Mean (± SD) clobazam (A) and N‐desmethylclobazam (B) plasma concentrations following a single oral dose of 20‐mg clobazam suspension (test) or tablet (reference).32 In this randomized, open‐label, 2‐way crossover study, participants received a single dose of 20‐mg CLB oral suspension or tablet on study day 1 and day 15, with an intervening 14‐day washout period. PK parameters were measured from blood samples drawn predose (0 hours) and regularly through 312 hours after dose, quantified via LC‐MS/MS. The panels on the left show the entire time course; the panels on the right show finer detail for the plasma concentrations versus time in the first 24 hours. CLB, clobazam; LC, liquid chromatography; MS, mass spectrometry.

When CLB was administered either as intact tablets or crushed in applesauce, the rate and extent of CLB absorption (maximum plasma concentration [Cmax] and area under the plasma drug concentration‐time curve [AUC]) were comparable. Furthermore, when CLB tablets were administered to participants after a high‐fat meal compared with fasting, there was a minor reduction in maximum concentrations but no effect on the extent of CLB absorption.39, 41 Overall, these data indicate that there is little to no food effect on CLB absorption, consistent with previous reports.22, 24

The PK of CLB is dose proportional after both single and multiple doses (Table 1). The dose proportionality of CLB was initially demonstrated via a radiolabel study in healthy subjects; these data were in agreement with a more recent report that quantified CLB concentrations over time using LC‐MS/MS (data on file).

Distribution

For single and multiple oral doses up to 40 mg/day CLB, the mean apparent volume of distribution (Vd/F) and the mean apparent volume of distribution at steady‐state for CLB ranged from 99 to 120 L, indicating that CLB is distributed to peripheral tissues; CLB disposition is also biphasic.11, 32, 34, 39 CLB and N‐CLB bind moderately to plasma proteins in vitro (mean values of bound analyte to plasma proteins were 78.5% ± 6.2% and 72.5% ± 2.5%, respectively), independent of concentration over the range of concentrations evaluated, and the ex vivo plasma protein binding of CLB and N‐CLB is approximately 90% for both compounds.33 Because the protein binding of CLB and N‐CLB is relatively low regardless of the methods used, the differences between the results of the in vitro and ex vivo studies are not expected to be clinically important.

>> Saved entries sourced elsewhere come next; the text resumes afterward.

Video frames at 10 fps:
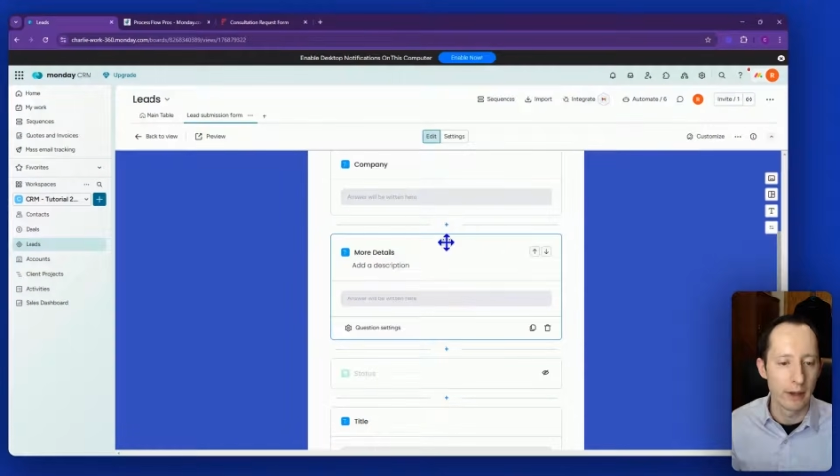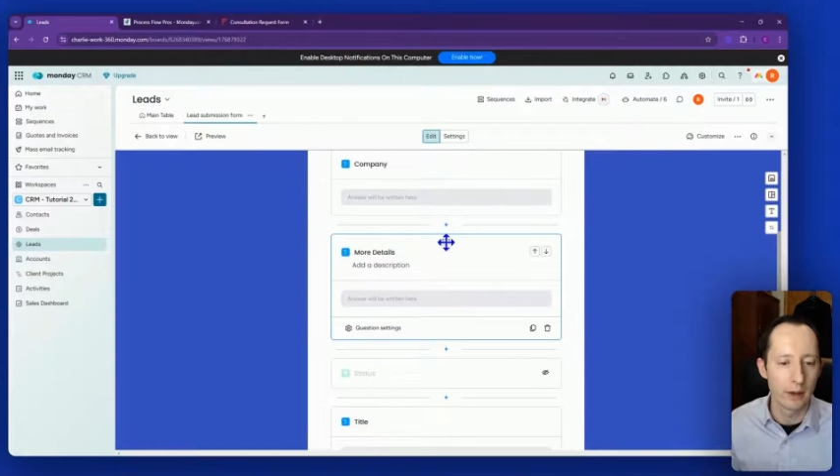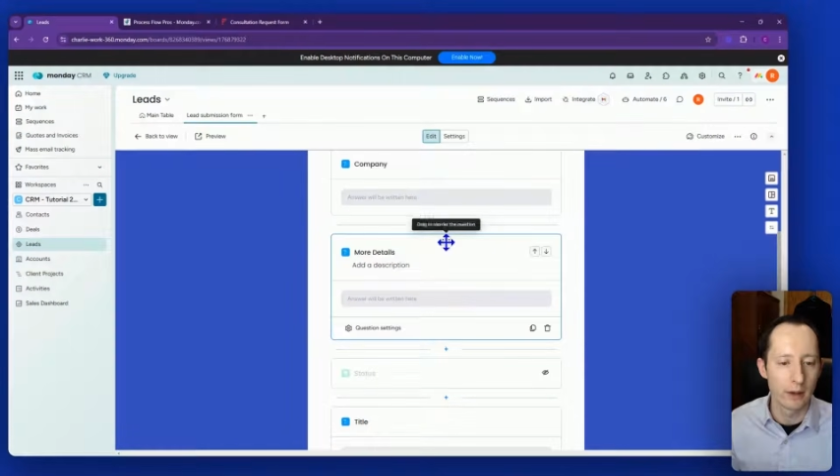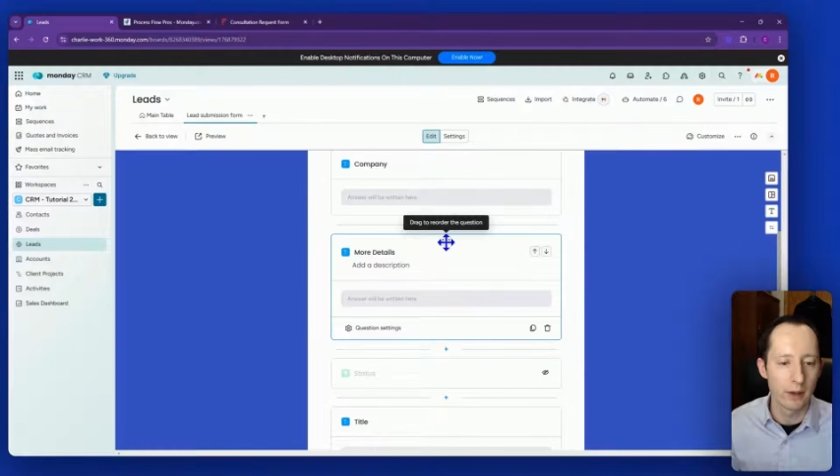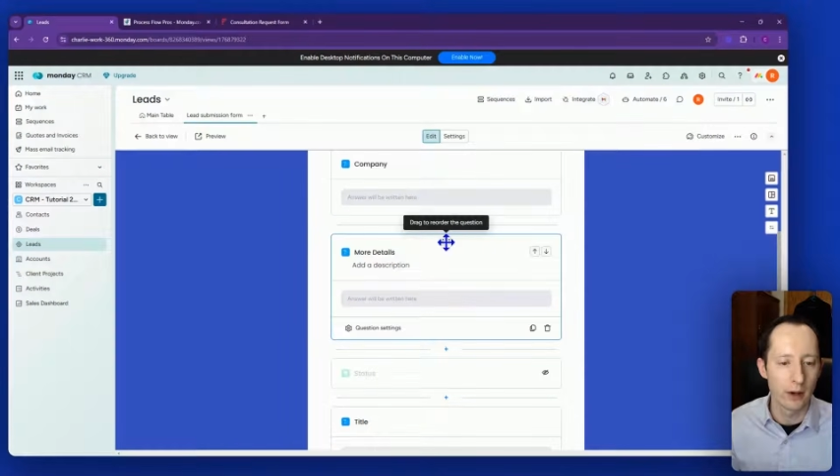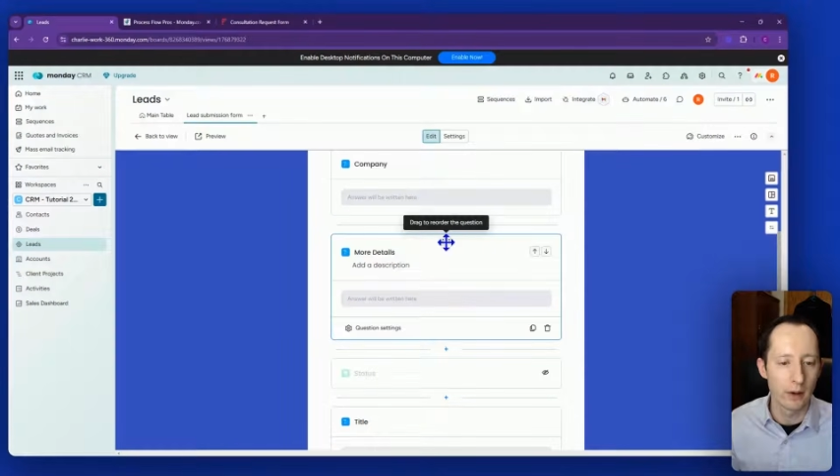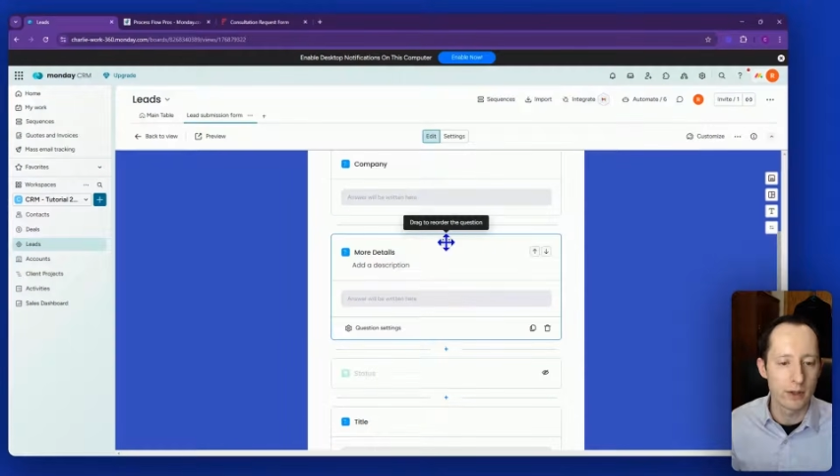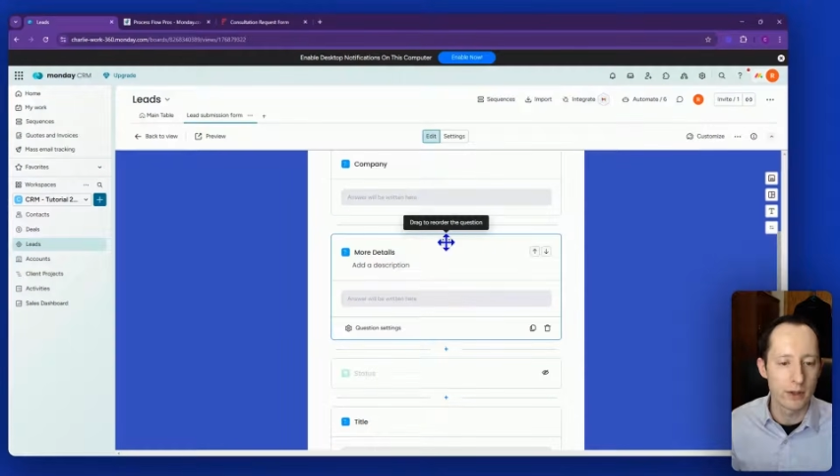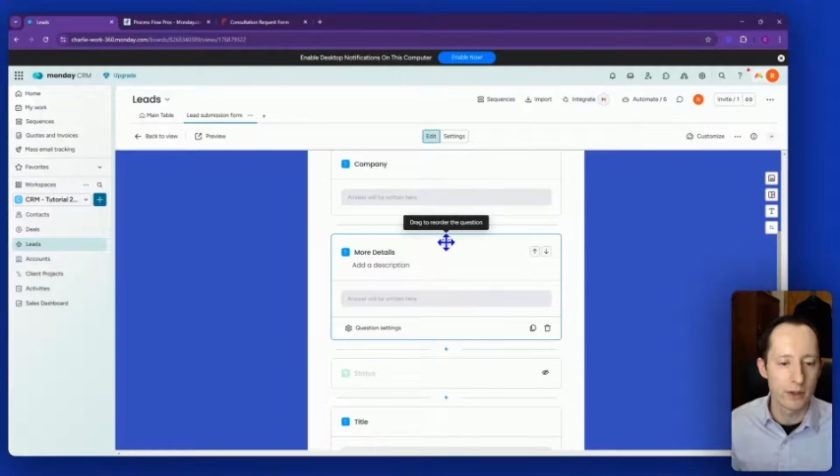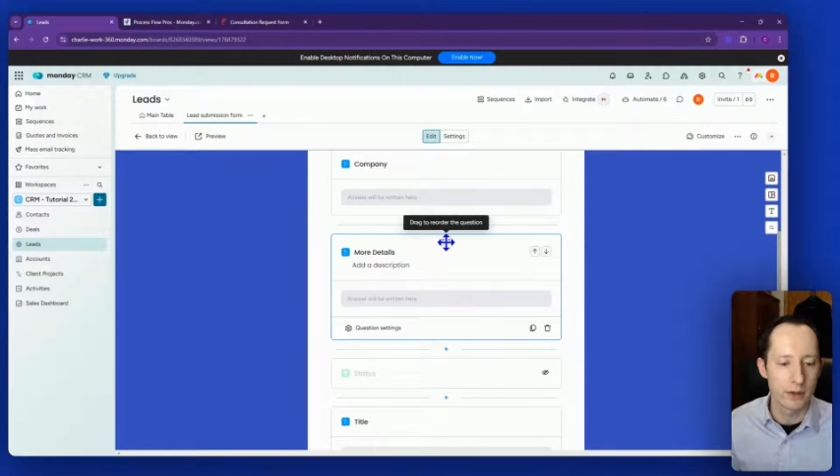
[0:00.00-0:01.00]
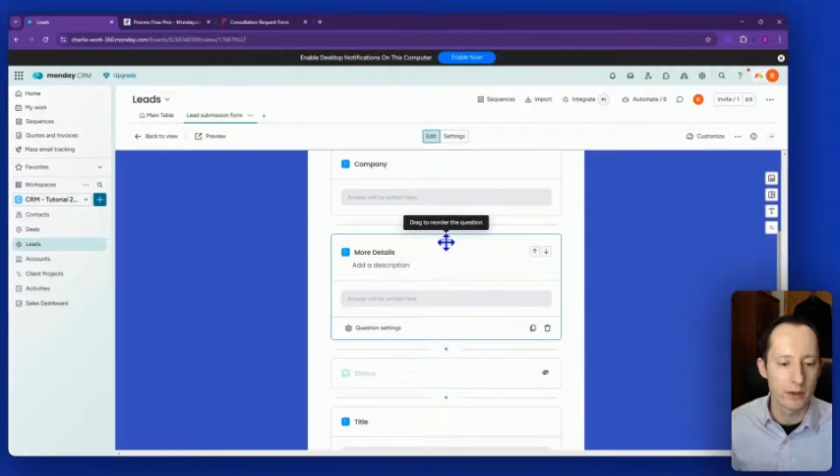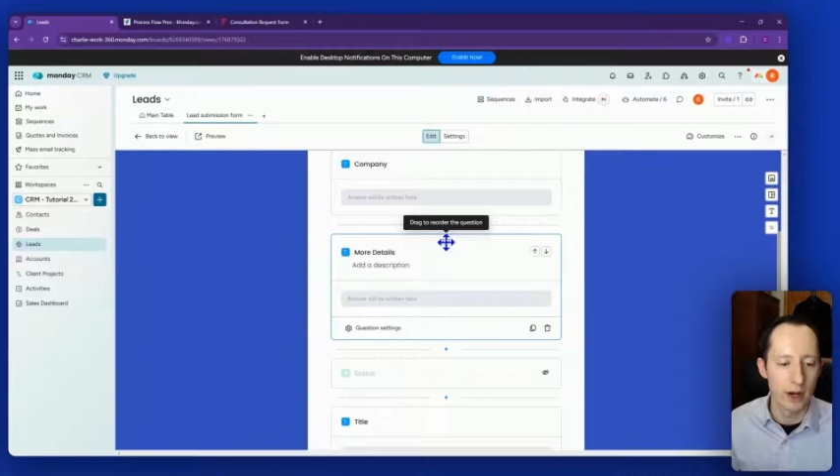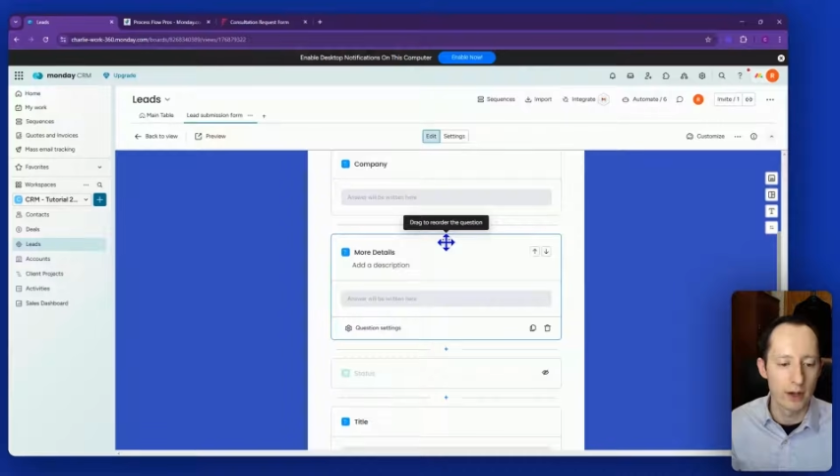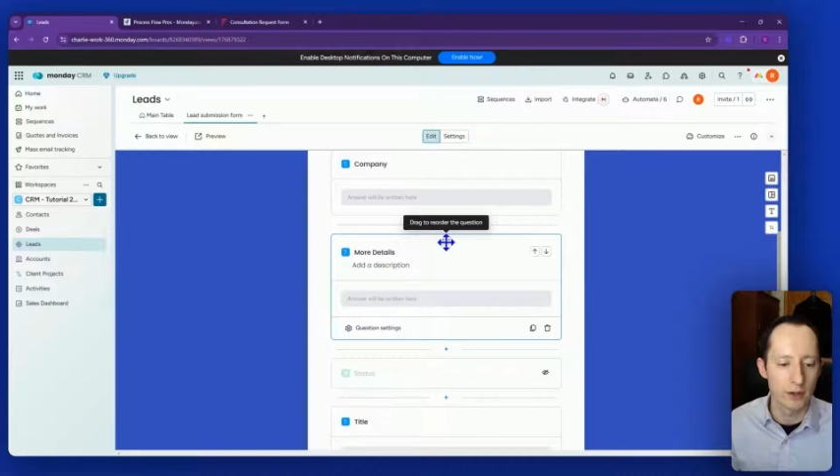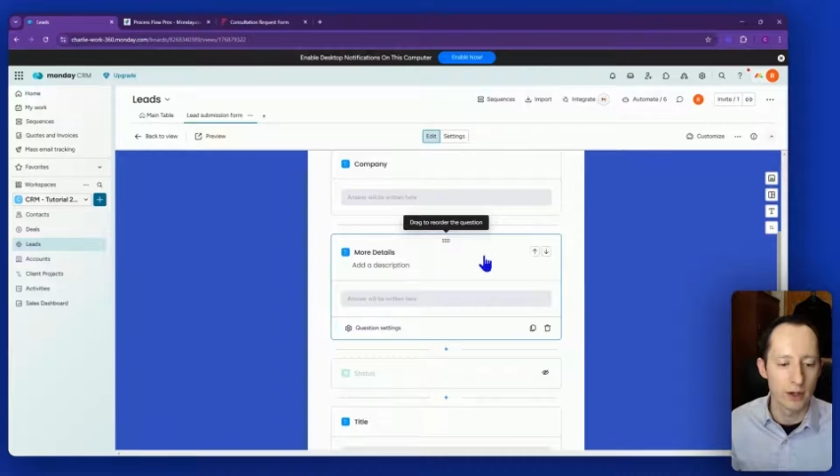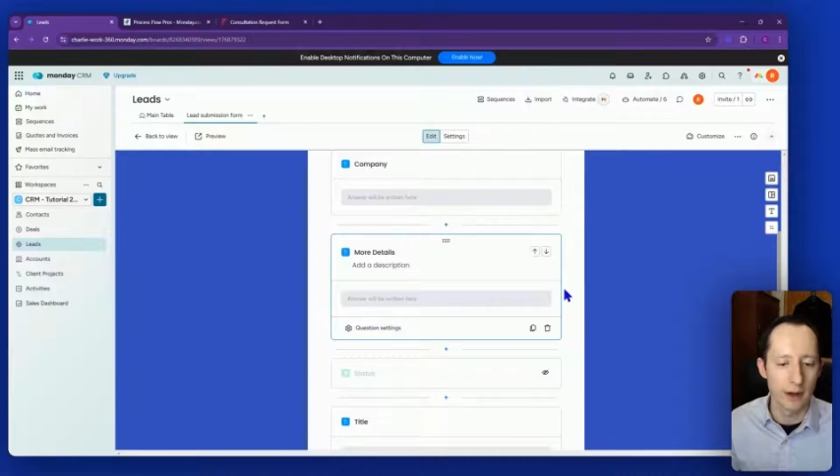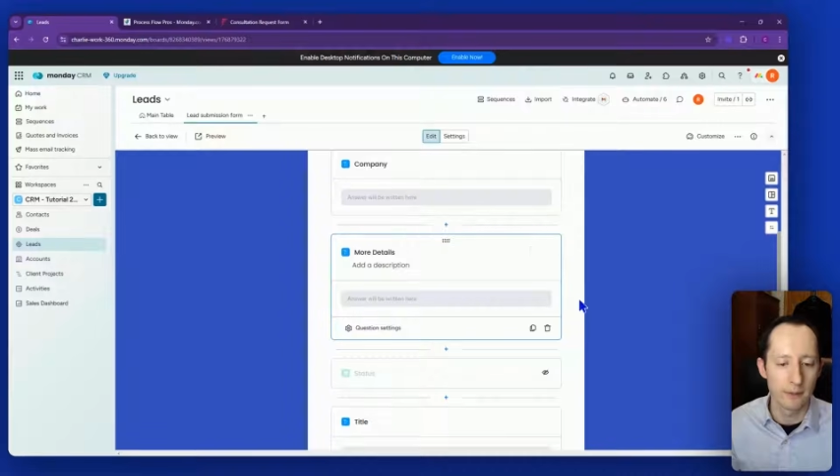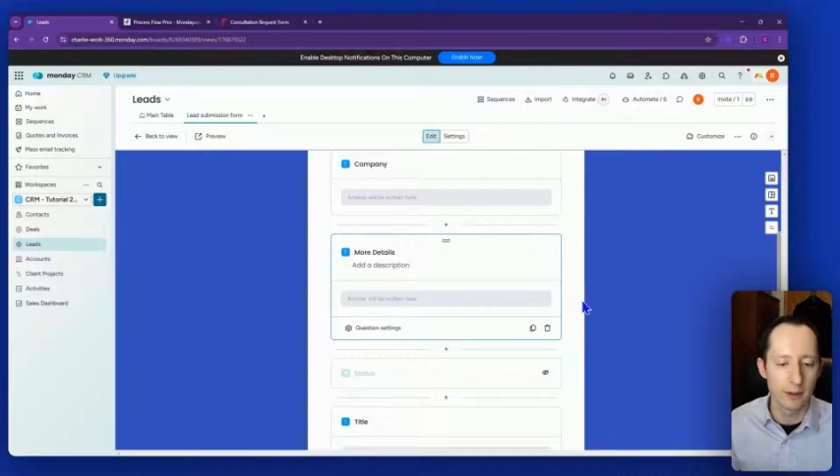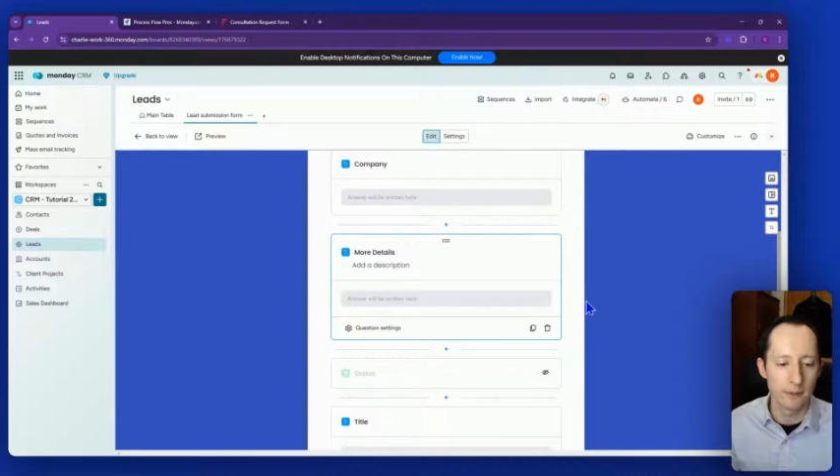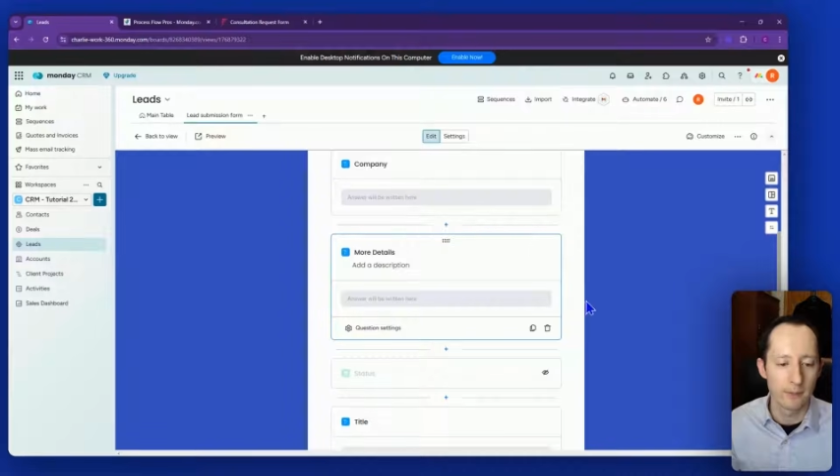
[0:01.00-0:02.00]
And then you could always just drag and
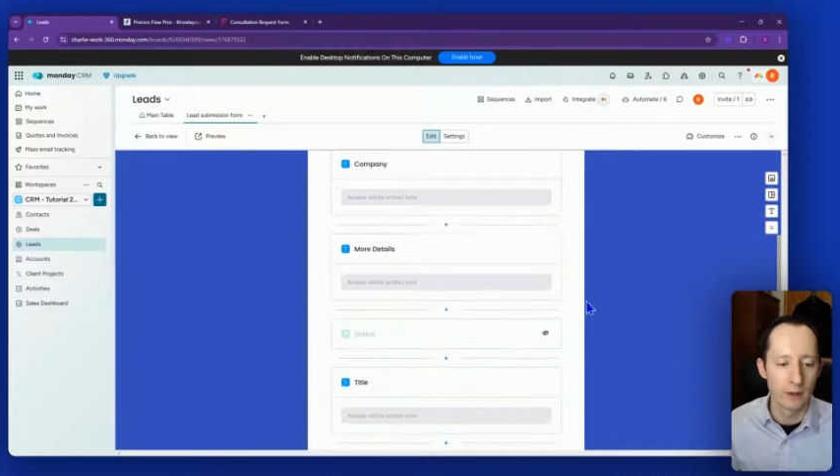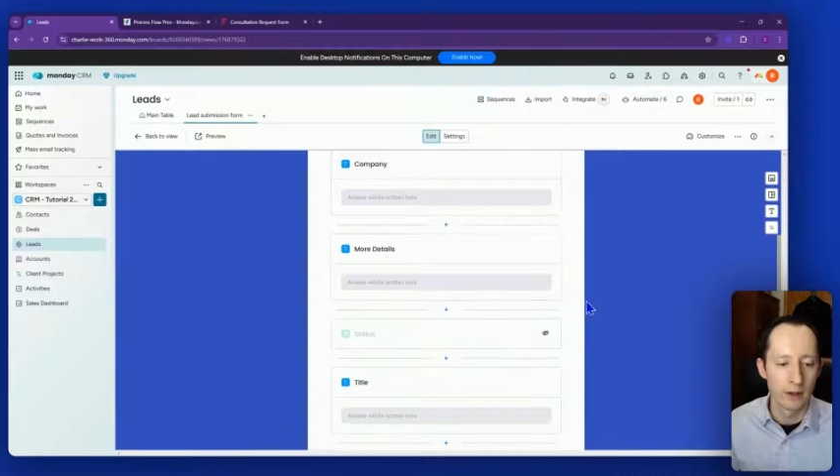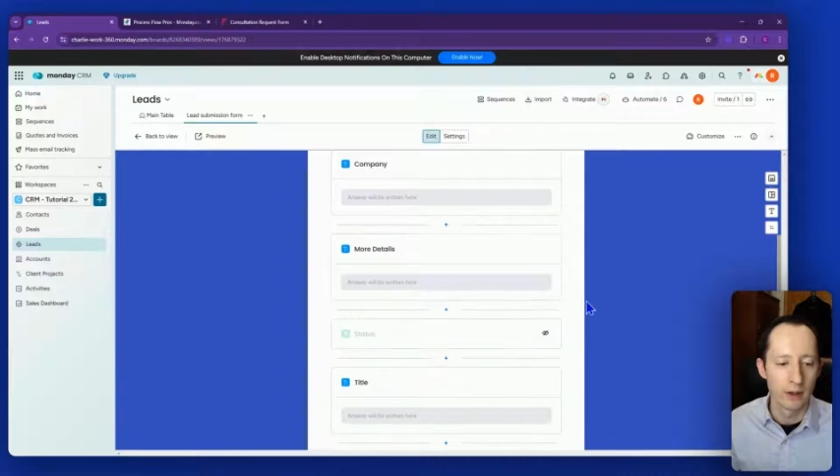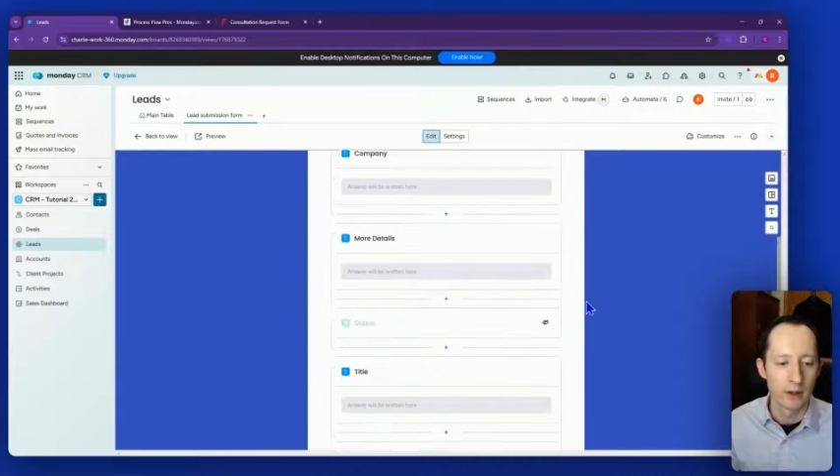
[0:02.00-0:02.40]
drop it.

Clobazam, N‐CLB, and In Vitro Analysis With Transporters

In vitro results indicated that CLB and N‐CLB, the main active metabolite of CLB,70, 71 are substrates, but not inhibitors, of the P‐glycoprotein 1 efflux pump.33 Verapamil, a P‐glycoprotein 1 inhibitor, inhibits CLB and N‐CLB transport by >50%; therefore, it is not likely that CLB or N‐CLB are substrates for alternative transporters like the organic cation transporter, the organic anion transporter, or others.72 Due to the fact that CLB is highly absorbed—even in the presence of food (see also Absorption)—and penetrates the blood‐brain barrier, the in vivo effect of P‐glycoprotein 1 on the exposure of CLB is likely insignificant.

Metabolism

CLB is metabolized to over 20 metabolites in humans, including its main metabolite, N‐CLB, primarily via N‐demethylation.16 N‐CLB is approximately one‐fifth as potent as CLB, depending on the pharmacologic model (eg, in vitro or in vivo) used to determine potency.10, 18 The hepatic cytochrome P450 (CYP) enzyme primarily responsible for the conversion of CLB to N‐CLB is CYP3A; N‐CLB is further biotransformed primarily via CYP2C19‐mediated hydroxylation to 4′‐hydroxy‐N‐CLB (Figure 1).16, 25 In addition to N‐demethylation mediated by CYP3A, CLB can be alternatively metabolized to 4‐hydroxyclobazam, a minor metabolic pathway mediated by CYP2C19 and CYP2C18.25 Both CLB and N‐CLB are extensively metabolized such that <1% or <10%, respectively, is typically recovered in urine following oral CLB administration.33, 37 Genetic polymorphism in CYP genes and coadministered drugs can affect the activity of these enzymes and impact CLB metabolism (see also Specific Populations, CYP2C19 Poor Metabolizers).

Elimination

The terminal elimination half‐life (t½) of oral CLB after single or multiple doses ranges from 36 to 42 hours; the t½ of N‐CLB after oral CLB ranges from 59 to 82 hours.11, 32, 34, 39, 40 Previous studies have reported the t½ of CLB and N‐CLB to be slightly shorter (t½ of CLB, approximately 18‐24 hours; t½ of N‐CLB, approximately 36‐57 hours),20, 31 which can likely be attributed to different plasma‐sampling time schedules, performance of the analytical method, and higher lower limit of quantification in historical studies. For example, the current values were measured using longer sample collection times and higher‐sensitivity assays with more specific readouts than earlier reports, both of which could potentially impact the t½. In more recent studies, steady‐state concentrations of CLB and N‐CLB were achieved in 9 to 14 days with multiple oral doses of 120‐mg TDD CLB,33, 34 which is in agreement with timing presented in other reports in which CLB steady state was achieved in approximately 1 week19, 31 and N‐CLB steady state occurred >10 days after CLB dose.19 At steady state, N‐CLB exposure is approximately 3‐ to 5‐fold greater than that of CLB.33, 51

Following a single oral dose of carbon‐14 CLB (39 mg), elimination of carbon‐14 CLB and related metabolites was slow, and 93% of the radioactivity was recovered by 21 days after the dose. In total, 82% of CLB‐related metabolites were eliminated via urinary excretion, with only a small percentage eliminated in the feces (11%). Across single‐dose studies or after CLB 20 mg twice daily, the oral clearance of CLB ranged from 1.9 to 2.3 L/h.11, 32, 34, 39

Specific Populations

In the United States, CLB is indicated for the adjunctive treatment of seizures in patients ≥2 years of age with LGS. Specific populations within this target patient group are discussed in the following sections.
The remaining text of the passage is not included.